### TASK DIRECTIONS:
Only the lines below between the ones containing "(0.00 s to 1.00 s)" and "Verbatim transcript: a", inclusive, are to be reproduced, each exactly as it stands.

### RECORD SET:
········
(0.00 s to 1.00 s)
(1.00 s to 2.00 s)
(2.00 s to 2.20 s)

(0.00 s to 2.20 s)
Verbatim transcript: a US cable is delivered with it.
········
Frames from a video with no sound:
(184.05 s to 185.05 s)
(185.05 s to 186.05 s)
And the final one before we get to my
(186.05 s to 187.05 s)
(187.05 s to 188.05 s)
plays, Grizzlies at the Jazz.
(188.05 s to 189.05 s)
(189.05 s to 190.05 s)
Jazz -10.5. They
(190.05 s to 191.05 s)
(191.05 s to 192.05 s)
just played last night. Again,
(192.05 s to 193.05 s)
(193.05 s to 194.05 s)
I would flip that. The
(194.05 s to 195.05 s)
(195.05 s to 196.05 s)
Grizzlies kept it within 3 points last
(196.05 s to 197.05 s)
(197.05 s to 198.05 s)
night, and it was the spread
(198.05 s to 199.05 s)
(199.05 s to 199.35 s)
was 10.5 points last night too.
········
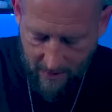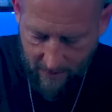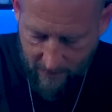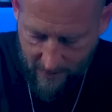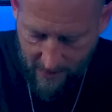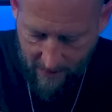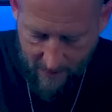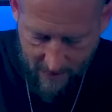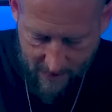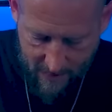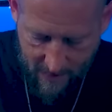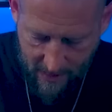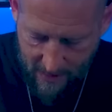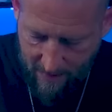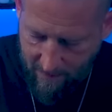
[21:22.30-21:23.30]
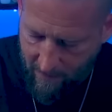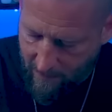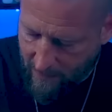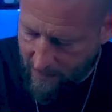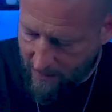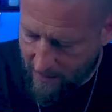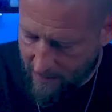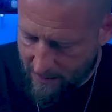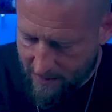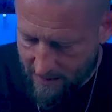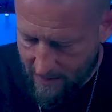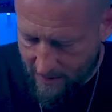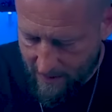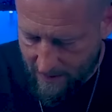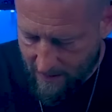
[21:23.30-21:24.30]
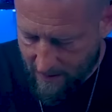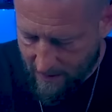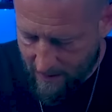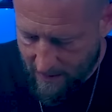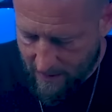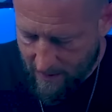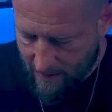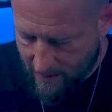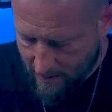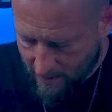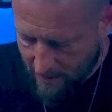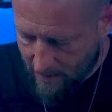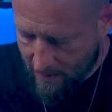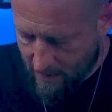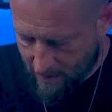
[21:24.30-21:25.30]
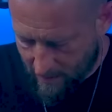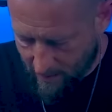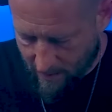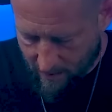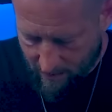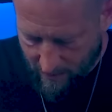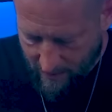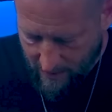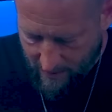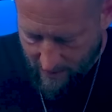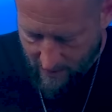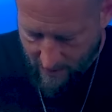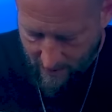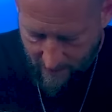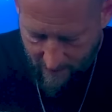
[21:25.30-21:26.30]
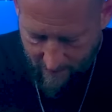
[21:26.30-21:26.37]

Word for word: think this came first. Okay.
········
### COMPLETED TASK:
(0.00 s to 1.00 s)
(1.00 s to 2.00 s)
(2.00 s to 2.20 s)

(0.00 s to 2.20 s)
Verbatim transcript: a US cable is delivered with it.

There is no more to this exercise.